* To do *
The first line of the data below and every line after it, through the one with "(14.17 s to 14.33 s)", must be transcribed without change.

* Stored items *

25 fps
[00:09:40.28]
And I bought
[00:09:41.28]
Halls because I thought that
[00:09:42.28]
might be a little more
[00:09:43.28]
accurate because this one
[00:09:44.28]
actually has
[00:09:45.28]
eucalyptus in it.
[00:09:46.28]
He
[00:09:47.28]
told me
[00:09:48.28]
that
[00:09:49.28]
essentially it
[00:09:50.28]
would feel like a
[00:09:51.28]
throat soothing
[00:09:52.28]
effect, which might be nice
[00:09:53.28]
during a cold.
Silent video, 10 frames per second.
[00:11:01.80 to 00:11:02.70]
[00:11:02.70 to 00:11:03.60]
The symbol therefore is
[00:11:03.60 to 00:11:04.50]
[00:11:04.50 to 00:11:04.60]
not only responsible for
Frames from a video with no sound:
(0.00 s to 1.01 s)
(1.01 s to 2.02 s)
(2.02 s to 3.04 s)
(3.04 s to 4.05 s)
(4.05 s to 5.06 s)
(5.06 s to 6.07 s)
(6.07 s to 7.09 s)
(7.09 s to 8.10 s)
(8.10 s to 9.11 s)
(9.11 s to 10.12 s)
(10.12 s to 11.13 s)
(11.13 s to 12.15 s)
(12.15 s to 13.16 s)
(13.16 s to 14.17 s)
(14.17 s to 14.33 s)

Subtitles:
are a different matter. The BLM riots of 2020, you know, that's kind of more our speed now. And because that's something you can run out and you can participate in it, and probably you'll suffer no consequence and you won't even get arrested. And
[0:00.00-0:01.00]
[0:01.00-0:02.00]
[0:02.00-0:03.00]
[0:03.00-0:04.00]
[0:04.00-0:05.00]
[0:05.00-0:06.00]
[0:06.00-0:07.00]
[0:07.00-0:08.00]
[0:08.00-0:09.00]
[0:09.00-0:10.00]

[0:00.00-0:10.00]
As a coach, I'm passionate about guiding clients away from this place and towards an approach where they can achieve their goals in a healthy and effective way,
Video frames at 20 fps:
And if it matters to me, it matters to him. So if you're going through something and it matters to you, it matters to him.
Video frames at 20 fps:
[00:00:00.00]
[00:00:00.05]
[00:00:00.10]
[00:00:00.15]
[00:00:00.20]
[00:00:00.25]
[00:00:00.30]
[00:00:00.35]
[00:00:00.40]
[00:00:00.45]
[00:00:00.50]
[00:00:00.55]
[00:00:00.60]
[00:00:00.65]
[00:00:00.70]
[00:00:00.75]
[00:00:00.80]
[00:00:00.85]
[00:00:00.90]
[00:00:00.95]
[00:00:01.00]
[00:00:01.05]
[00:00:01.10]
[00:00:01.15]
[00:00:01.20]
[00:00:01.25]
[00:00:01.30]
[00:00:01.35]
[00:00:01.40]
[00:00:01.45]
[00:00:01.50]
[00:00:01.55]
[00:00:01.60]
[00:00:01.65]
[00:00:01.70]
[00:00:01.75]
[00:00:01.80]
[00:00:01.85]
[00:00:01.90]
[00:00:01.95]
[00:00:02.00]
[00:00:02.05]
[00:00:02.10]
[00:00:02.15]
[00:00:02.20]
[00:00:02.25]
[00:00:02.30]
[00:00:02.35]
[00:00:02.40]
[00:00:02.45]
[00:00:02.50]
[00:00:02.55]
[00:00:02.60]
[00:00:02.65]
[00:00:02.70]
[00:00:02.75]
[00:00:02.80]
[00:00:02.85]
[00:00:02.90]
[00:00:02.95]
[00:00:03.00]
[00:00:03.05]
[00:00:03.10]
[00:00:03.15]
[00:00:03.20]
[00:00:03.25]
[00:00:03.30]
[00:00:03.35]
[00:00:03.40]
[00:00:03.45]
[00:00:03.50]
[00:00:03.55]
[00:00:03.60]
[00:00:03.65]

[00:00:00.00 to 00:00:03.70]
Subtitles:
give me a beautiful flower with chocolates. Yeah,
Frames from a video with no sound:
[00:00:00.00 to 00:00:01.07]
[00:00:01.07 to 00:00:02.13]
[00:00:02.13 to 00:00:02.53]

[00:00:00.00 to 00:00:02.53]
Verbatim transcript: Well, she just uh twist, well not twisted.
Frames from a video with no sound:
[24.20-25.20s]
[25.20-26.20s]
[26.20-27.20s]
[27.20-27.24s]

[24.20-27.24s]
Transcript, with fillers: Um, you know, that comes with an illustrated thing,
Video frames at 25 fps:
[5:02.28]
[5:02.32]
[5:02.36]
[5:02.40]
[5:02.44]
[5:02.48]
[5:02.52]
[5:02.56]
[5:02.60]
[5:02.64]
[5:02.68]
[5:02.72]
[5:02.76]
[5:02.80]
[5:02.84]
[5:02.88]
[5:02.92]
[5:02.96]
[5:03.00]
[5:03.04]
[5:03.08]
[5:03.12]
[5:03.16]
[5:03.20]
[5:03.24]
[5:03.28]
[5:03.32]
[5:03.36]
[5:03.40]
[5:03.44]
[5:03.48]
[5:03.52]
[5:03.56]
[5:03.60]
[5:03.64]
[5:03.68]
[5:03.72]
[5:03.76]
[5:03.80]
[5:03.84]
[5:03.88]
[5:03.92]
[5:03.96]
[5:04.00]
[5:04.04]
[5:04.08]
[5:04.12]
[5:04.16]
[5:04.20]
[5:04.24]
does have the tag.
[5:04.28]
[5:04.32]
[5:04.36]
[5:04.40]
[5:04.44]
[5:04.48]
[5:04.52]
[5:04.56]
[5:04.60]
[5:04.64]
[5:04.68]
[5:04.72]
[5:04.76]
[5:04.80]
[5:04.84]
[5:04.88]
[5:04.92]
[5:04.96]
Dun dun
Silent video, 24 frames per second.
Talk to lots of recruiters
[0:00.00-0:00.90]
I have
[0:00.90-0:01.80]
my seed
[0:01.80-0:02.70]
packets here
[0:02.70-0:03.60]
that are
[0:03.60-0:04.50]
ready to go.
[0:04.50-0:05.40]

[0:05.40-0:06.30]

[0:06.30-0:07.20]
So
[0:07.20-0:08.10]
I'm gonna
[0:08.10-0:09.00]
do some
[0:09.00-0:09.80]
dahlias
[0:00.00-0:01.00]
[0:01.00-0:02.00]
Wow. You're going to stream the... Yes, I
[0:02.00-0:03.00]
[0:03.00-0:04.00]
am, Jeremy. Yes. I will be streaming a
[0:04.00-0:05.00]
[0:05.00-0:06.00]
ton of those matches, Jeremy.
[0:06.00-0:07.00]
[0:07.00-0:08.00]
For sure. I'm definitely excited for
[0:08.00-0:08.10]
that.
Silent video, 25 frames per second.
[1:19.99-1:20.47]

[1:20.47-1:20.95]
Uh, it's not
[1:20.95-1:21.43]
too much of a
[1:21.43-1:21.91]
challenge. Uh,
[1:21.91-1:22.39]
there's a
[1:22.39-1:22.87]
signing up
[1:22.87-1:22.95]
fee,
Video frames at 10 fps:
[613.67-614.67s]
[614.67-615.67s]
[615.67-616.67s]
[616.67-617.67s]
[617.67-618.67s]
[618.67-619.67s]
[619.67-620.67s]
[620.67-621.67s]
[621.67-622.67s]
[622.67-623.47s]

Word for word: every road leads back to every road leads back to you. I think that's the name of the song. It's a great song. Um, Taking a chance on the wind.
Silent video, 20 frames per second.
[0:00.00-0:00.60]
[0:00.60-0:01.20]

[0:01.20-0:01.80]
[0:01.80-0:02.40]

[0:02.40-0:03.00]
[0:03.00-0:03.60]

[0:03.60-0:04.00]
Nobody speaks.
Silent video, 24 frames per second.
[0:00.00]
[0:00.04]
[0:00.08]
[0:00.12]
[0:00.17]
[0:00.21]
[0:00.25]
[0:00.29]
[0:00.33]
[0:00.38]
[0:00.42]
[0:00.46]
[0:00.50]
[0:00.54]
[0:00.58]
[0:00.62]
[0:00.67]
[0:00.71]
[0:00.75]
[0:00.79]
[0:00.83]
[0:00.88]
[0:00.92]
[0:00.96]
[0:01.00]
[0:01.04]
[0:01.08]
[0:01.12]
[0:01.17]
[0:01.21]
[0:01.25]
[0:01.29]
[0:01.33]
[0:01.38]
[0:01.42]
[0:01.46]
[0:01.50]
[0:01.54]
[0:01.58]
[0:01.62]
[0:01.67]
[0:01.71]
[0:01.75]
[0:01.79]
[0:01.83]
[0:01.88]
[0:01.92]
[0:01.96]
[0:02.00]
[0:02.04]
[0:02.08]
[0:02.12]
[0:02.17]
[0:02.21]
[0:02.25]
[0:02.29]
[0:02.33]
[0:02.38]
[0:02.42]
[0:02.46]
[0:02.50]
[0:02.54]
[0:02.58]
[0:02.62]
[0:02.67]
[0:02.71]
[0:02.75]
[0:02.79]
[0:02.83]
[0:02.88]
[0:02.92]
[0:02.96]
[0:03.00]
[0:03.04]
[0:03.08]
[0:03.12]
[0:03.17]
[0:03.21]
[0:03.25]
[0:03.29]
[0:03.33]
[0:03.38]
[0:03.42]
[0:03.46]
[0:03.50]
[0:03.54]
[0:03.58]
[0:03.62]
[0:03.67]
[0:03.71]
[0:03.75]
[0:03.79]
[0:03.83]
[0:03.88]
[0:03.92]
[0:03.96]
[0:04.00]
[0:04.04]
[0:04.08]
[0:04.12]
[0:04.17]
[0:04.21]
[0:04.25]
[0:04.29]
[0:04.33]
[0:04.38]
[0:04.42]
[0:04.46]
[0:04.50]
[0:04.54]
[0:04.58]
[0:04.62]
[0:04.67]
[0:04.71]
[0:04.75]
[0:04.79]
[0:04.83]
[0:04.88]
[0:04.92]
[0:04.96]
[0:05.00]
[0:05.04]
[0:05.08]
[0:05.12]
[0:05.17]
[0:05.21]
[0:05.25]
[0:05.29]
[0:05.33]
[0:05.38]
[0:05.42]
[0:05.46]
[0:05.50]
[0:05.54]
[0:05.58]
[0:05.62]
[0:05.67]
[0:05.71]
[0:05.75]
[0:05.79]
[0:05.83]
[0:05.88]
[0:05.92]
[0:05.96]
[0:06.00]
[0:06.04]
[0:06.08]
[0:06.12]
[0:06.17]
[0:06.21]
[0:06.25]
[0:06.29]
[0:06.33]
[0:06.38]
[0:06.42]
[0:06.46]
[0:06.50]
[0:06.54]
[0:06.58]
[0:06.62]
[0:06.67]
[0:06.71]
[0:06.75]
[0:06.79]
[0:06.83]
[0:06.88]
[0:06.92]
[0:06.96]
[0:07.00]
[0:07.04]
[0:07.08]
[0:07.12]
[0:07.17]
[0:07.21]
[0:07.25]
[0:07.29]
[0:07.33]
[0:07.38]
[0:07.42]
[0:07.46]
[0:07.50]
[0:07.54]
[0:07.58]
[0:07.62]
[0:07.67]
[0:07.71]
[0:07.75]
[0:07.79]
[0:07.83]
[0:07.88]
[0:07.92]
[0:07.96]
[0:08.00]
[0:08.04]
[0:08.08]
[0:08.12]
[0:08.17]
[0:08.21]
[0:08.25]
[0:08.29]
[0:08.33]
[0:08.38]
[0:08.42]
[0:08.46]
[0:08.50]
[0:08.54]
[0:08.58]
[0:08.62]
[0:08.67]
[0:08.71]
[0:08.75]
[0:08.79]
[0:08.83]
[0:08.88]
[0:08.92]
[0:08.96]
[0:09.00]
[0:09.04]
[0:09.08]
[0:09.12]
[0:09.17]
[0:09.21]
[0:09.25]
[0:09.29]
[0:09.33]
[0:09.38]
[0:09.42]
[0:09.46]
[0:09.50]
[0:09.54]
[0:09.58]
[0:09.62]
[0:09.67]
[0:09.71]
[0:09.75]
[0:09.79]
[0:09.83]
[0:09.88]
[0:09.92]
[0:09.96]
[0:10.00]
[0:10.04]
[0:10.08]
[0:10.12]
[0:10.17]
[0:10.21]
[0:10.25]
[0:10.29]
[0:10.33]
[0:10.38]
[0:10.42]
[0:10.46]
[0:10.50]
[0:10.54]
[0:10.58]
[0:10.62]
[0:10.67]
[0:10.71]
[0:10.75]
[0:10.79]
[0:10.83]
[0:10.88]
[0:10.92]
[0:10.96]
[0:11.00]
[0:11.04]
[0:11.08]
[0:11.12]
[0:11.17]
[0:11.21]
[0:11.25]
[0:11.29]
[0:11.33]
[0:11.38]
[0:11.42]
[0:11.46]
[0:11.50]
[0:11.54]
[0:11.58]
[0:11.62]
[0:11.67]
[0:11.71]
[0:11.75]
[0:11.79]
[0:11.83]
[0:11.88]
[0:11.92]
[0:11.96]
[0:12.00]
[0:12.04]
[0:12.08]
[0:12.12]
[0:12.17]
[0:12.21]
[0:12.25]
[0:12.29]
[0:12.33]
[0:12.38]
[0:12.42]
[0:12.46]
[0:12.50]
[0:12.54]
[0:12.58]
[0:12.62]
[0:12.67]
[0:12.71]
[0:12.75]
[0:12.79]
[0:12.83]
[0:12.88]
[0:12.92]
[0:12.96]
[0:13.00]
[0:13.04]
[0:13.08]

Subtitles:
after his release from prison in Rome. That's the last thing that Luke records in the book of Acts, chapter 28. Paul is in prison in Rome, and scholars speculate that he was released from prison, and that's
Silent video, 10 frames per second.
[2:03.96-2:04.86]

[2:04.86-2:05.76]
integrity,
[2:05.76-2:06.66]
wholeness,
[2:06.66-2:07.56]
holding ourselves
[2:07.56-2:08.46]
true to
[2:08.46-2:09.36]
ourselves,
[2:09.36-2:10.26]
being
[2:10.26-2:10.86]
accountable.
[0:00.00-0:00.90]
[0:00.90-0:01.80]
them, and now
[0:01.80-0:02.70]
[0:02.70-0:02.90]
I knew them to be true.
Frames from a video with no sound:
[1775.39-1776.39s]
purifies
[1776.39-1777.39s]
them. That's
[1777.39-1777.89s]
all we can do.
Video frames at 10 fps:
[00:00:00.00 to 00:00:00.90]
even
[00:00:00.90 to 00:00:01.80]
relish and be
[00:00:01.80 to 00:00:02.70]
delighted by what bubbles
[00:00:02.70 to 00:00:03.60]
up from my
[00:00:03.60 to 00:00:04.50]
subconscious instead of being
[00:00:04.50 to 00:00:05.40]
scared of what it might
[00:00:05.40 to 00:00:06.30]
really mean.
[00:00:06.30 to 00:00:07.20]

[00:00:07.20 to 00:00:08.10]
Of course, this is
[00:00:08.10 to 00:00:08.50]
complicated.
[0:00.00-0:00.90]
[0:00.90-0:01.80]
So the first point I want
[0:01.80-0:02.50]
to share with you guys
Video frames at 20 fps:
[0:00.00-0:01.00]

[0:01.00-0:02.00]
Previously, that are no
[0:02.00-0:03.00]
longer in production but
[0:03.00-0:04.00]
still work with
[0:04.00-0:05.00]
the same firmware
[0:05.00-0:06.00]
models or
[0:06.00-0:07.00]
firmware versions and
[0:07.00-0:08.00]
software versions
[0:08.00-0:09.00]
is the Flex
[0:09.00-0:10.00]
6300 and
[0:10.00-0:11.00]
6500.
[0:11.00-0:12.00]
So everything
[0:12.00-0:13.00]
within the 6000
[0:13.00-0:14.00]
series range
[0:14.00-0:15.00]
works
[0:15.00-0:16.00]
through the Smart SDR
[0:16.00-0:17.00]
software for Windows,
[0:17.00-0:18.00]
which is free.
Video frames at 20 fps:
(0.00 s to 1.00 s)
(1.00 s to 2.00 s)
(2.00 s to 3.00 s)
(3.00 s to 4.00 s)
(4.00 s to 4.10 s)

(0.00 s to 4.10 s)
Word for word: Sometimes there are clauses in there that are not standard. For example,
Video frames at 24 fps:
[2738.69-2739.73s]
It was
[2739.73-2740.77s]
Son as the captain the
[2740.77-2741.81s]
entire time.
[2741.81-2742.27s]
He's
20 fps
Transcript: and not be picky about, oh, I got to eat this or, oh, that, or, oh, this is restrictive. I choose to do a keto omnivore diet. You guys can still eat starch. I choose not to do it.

* Exercise result *
25 fps
[00:09:40.28]
And I bought
[00:09:41.28]
Halls because I thought that
[00:09:42.28]
might be a little more
[00:09:43.28]
accurate because this one
[00:09:44.28]
actually has
[00:09:45.28]
eucalyptus in it.
[00:09:46.28]
He
[00:09:47.28]
told me
[00:09:48.28]
that
[00:09:49.28]
essentially it
[00:09:50.28]
would feel like a
[00:09:51.28]
throat soothing
[00:09:52.28]
effect, which might be nice
[00:09:53.28]
during a cold.
Silent video, 10 frames per second.
[00:11:01.80 to 00:11:02.70]
[00:11:02.70 to 00:11:03.60]
The symbol therefore is
[00:11:03.60 to 00:11:04.50]
[00:11:04.50 to 00:11:04.60]
not only responsible for
Frames from a video with no sound:
(0.00 s to 1.01 s)
(1.01 s to 2.02 s)
(2.02 s to 3.04 s)
(3.04 s to 4.05 s)
(4.05 s to 5.06 s)
(5.06 s to 6.07 s)
(6.07 s to 7.09 s)
(7.09 s to 8.10 s)
(8.10 s to 9.11 s)
(9.11 s to 10.12 s)
(10.12 s to 11.13 s)
(11.13 s to 12.15 s)
(12.15 s to 13.16 s)
(13.16 s to 14.17 s)
(14.17 s to 14.33 s)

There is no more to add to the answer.